##### DATASET
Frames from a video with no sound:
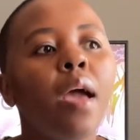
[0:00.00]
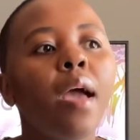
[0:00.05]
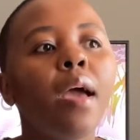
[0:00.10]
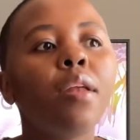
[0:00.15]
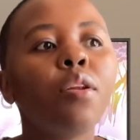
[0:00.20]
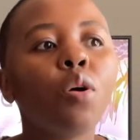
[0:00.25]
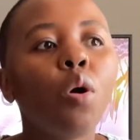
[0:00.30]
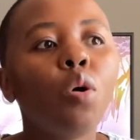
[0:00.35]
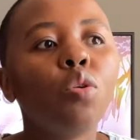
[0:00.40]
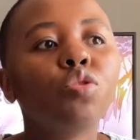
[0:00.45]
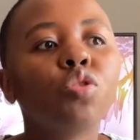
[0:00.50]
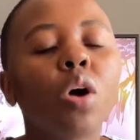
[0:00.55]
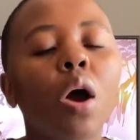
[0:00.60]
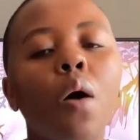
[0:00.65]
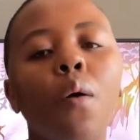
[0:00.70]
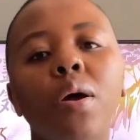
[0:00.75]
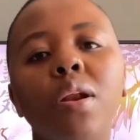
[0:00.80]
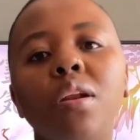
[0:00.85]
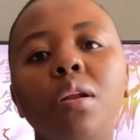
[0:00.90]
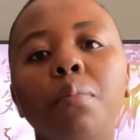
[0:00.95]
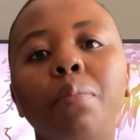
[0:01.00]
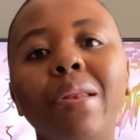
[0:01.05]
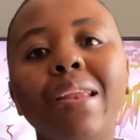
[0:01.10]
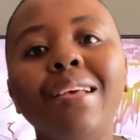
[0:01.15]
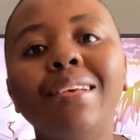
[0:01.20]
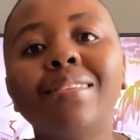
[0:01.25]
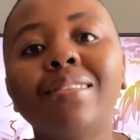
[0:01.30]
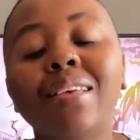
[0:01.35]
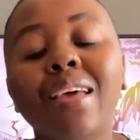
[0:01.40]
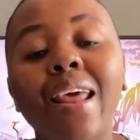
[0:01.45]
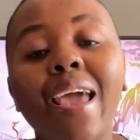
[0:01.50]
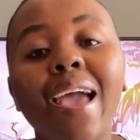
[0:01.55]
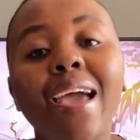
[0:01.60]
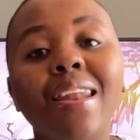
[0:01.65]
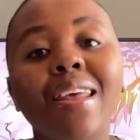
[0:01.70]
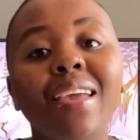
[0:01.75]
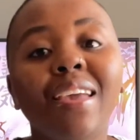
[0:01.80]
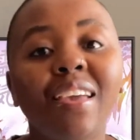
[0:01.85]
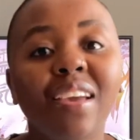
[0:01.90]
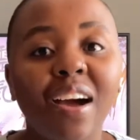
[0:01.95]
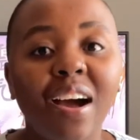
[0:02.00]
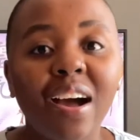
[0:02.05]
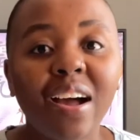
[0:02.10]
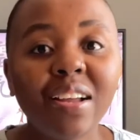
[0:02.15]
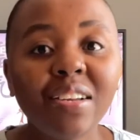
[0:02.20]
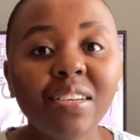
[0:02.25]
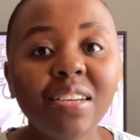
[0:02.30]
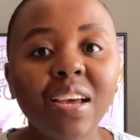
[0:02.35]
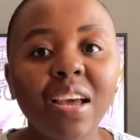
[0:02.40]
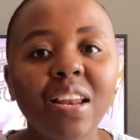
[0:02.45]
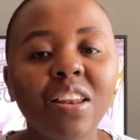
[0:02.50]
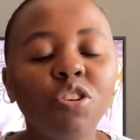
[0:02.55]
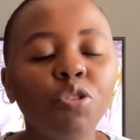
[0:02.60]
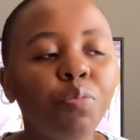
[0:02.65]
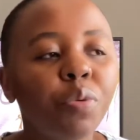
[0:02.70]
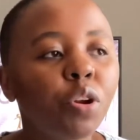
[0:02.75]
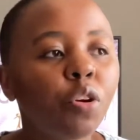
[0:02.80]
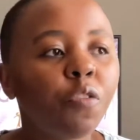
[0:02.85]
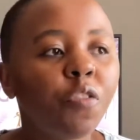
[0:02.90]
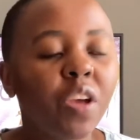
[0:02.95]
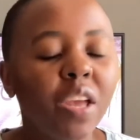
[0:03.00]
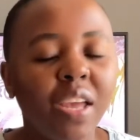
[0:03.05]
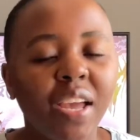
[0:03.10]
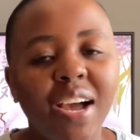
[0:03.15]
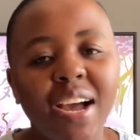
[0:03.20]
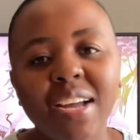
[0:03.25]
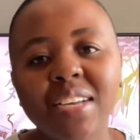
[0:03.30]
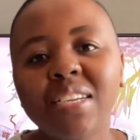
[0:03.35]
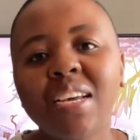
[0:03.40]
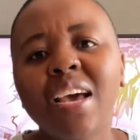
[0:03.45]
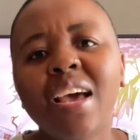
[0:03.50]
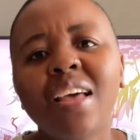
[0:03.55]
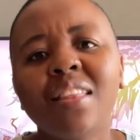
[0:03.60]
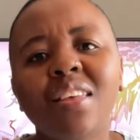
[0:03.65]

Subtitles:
And also I wanted a place that had a yard, a little bit of a yard,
##########
WHAT TO PRODUCE:
Could the material above be written out again word for word, with the pictures dropped?

RESPONSE BELOW:
Frames from a video with no sound:
[0:00.00]
[0:00.05]
[0:00.10]
[0:00.15]
[0:00.20]
[0:00.25]
[0:00.30]
[0:00.35]
[0:00.40]
[0:00.45]
[0:00.50]
[0:00.55]
[0:00.60]
[0:00.65]
[0:00.70]
[0:00.75]
[0:00.80]
[0:00.85]
[0:00.90]
[0:00.95]
[0:01.00]
[0:01.05]
[0:01.10]
[0:01.15]
[0:01.20]
[0:01.25]
[0:01.30]
[0:01.35]
[0:01.40]
[0:01.45]
[0:01.50]
[0:01.55]
[0:01.60]
[0:01.65]
[0:01.70]
[0:01.75]
[0:01.80]
[0:01.85]
[0:01.90]
[0:01.95]
[0:02.00]
[0:02.05]
[0:02.10]
[0:02.15]
[0:02.20]
[0:02.25]
[0:02.30]
[0:02.35]
[0:02.40]
[0:02.45]
[0:02.50]
[0:02.55]
[0:02.60]
[0:02.65]
[0:02.70]
[0:02.75]
[0:02.80]
[0:02.85]
[0:02.90]
[0:02.95]
[0:03.00]
[0:03.05]
[0:03.10]
[0:03.15]
[0:03.20]
[0:03.25]
[0:03.30]
[0:03.35]
[0:03.40]
[0:03.45]
[0:03.50]
[0:03.55]
[0:03.60]
[0:03.65]

Subtitles:
And also I wanted a place that had a yard, a little bit of a yard,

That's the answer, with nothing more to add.